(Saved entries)
◆ ◆ ◆ ◆ ◆
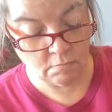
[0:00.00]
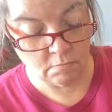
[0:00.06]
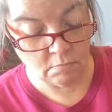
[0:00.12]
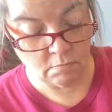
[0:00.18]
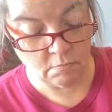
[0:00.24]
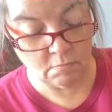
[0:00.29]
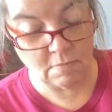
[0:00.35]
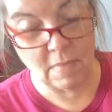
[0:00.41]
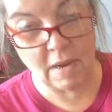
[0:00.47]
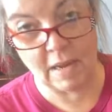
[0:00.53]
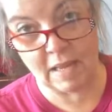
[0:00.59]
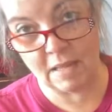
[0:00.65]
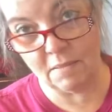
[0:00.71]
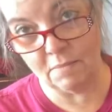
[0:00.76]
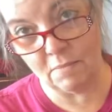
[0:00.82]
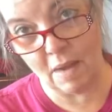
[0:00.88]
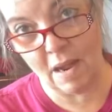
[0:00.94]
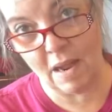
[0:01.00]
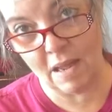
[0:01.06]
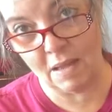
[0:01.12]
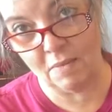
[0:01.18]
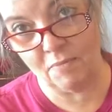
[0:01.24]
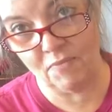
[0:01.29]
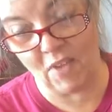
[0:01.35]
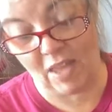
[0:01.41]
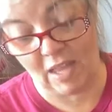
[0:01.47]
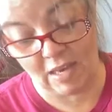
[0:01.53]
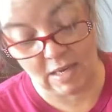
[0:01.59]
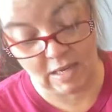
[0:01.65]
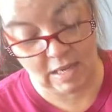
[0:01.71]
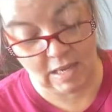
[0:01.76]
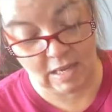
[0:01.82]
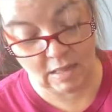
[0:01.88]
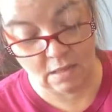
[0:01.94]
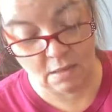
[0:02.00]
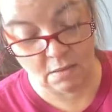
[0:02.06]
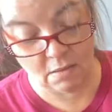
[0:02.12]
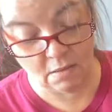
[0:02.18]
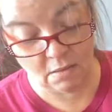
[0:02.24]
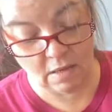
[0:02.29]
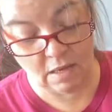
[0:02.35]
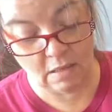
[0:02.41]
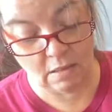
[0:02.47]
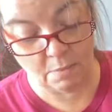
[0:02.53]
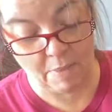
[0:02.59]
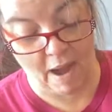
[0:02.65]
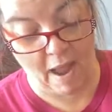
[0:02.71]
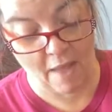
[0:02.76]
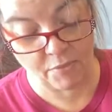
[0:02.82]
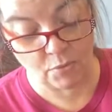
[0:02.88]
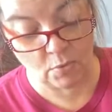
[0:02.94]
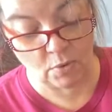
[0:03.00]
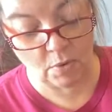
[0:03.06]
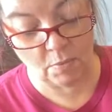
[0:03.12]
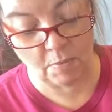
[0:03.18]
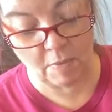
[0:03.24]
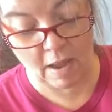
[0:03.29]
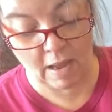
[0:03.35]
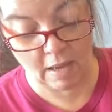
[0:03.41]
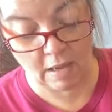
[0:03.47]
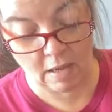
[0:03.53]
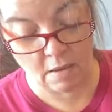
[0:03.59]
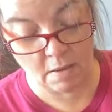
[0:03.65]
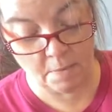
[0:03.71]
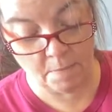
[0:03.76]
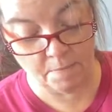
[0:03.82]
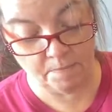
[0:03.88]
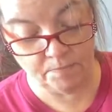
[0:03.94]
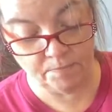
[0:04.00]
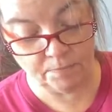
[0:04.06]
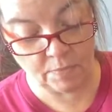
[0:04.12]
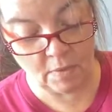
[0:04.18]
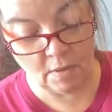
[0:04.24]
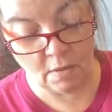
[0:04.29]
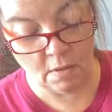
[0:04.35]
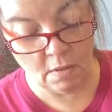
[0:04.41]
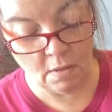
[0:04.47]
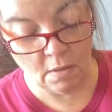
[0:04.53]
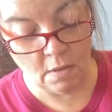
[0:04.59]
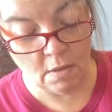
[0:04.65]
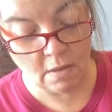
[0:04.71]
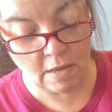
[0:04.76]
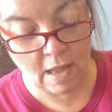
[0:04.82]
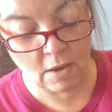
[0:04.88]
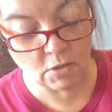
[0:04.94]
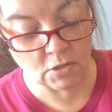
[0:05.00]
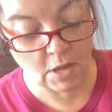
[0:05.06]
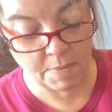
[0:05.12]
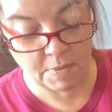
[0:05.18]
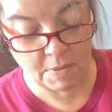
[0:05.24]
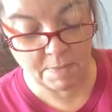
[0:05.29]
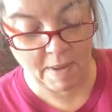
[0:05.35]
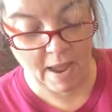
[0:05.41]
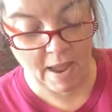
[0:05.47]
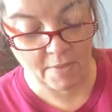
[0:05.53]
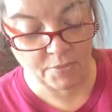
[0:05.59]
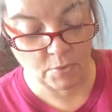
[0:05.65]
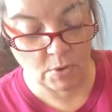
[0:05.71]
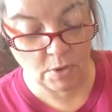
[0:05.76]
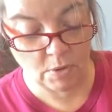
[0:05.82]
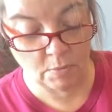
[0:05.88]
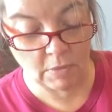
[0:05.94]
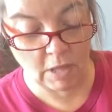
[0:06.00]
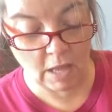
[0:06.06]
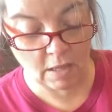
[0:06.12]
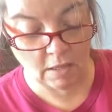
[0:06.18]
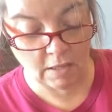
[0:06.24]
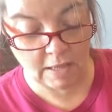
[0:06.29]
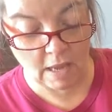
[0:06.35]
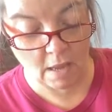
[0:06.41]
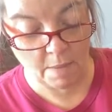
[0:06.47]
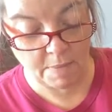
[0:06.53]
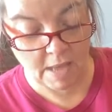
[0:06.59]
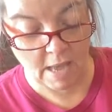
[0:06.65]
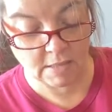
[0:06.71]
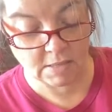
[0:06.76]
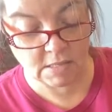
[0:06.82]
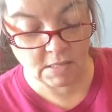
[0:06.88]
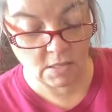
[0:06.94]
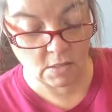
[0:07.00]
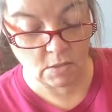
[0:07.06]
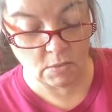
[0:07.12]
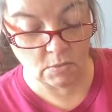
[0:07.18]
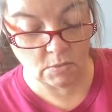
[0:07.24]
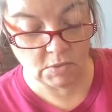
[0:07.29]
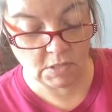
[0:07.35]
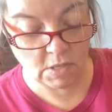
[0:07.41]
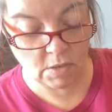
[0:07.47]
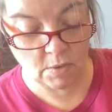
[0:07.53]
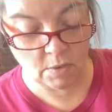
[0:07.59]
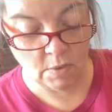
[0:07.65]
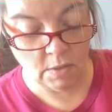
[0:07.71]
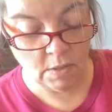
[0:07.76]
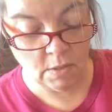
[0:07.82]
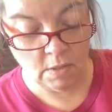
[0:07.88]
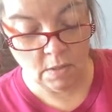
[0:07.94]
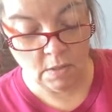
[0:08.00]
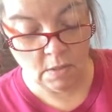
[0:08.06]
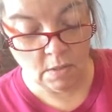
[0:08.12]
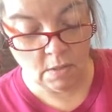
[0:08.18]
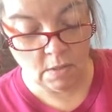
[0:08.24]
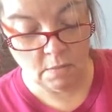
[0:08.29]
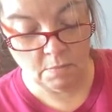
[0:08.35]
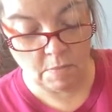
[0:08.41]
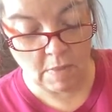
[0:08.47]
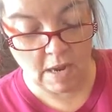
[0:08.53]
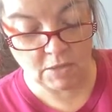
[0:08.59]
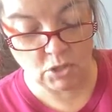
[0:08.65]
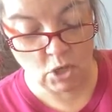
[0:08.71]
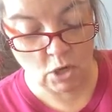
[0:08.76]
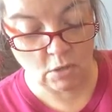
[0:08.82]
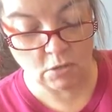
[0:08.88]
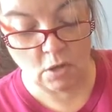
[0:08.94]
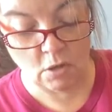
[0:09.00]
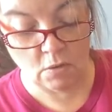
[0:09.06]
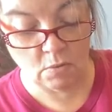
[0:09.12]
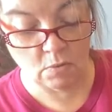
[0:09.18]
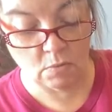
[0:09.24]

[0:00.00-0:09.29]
My vanity in the bathroom, my countertop in the bathroom. Luckily, hubby has his own, so my junk don't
◆ ◆ ◆ ◆ ◆
## WORK ITEM
Print all data above verbatim, except pictures.

## ANSWER SECTION
[0:00.00]
[0:00.06]
[0:00.12]
[0:00.18]
[0:00.24]
[0:00.29]
[0:00.35]
[0:00.41]
[0:00.47]
[0:00.53]
[0:00.59]
[0:00.65]
[0:00.71]
[0:00.76]
[0:00.82]
[0:00.88]
[0:00.94]
[0:01.00]
[0:01.06]
[0:01.12]
[0:01.18]
[0:01.24]
[0:01.29]
[0:01.35]
[0:01.41]
[0:01.47]
[0:01.53]
[0:01.59]
[0:01.65]
[0:01.71]
[0:01.76]
[0:01.82]
[0:01.88]
[0:01.94]
[0:02.00]
[0:02.06]
[0:02.12]
[0:02.18]
[0:02.24]
[0:02.29]
[0:02.35]
[0:02.41]
[0:02.47]
[0:02.53]
[0:02.59]
[0:02.65]
[0:02.71]
[0:02.76]
[0:02.82]
[0:02.88]
[0:02.94]
[0:03.00]
[0:03.06]
[0:03.12]
[0:03.18]
[0:03.24]
[0:03.29]
[0:03.35]
[0:03.41]
[0:03.47]
[0:03.53]
[0:03.59]
[0:03.65]
[0:03.71]
[0:03.76]
[0:03.82]
[0:03.88]
[0:03.94]
[0:04.00]
[0:04.06]
[0:04.12]
[0:04.18]
[0:04.24]
[0:04.29]
[0:04.35]
[0:04.41]
[0:04.47]
[0:04.53]
[0:04.59]
[0:04.65]
[0:04.71]
[0:04.76]
[0:04.82]
[0:04.88]
[0:04.94]
[0:05.00]
[0:05.06]
[0:05.12]
[0:05.18]
[0:05.24]
[0:05.29]
[0:05.35]
[0:05.41]
[0:05.47]
[0:05.53]
[0:05.59]
[0:05.65]
[0:05.71]
[0:05.76]
[0:05.82]
[0:05.88]
[0:05.94]
[0:06.00]
[0:06.06]
[0:06.12]
[0:06.18]
[0:06.24]
[0:06.29]
[0:06.35]
[0:06.41]
[0:06.47]
[0:06.53]
[0:06.59]
[0:06.65]
[0:06.71]
[0:06.76]
[0:06.82]
[0:06.88]
[0:06.94]
[0:07.00]
[0:07.06]
[0:07.12]
[0:07.18]
[0:07.24]
[0:07.29]
[0:07.35]
[0:07.41]
[0:07.47]
[0:07.53]
[0:07.59]
[0:07.65]
[0:07.71]
[0:07.76]
[0:07.82]
[0:07.88]
[0:07.94]
[0:08.00]
[0:08.06]
[0:08.12]
[0:08.18]
[0:08.24]
[0:08.29]
[0:08.35]
[0:08.41]
[0:08.47]
[0:08.53]
[0:08.59]
[0:08.65]
[0:08.71]
[0:08.76]
[0:08.82]
[0:08.88]
[0:08.94]
[0:09.00]
[0:09.06]
[0:09.12]
[0:09.18]
[0:09.24]

[0:00.00-0:09.29]
My vanity in the bathroom, my countertop in the bathroom. Luckily, hubby has his own, so my junk don't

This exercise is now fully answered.